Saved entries
== Segment start ==

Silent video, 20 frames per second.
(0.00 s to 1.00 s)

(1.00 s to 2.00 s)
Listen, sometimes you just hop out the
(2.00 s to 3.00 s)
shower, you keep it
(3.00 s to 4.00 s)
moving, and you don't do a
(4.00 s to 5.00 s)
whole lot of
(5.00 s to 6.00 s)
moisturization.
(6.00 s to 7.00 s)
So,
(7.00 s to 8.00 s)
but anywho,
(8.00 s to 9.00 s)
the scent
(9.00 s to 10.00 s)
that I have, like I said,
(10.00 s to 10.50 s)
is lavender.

== Segment end ==

### DESCRIPTION OF THE TASK
From the line containing "(5.00 s to 6.00 s)" to the final line of the entries, print every line exactly and nothing else.

### EXPECTED ANSWER
(5.00 s to 6.00 s)
moisturization.
(6.00 s to 7.00 s)
So,
(7.00 s to 8.00 s)
but anywho,
(8.00 s to 9.00 s)
the scent
(9.00 s to 10.00 s)
that I have, like I said,
(10.00 s to 10.50 s)
is lavender.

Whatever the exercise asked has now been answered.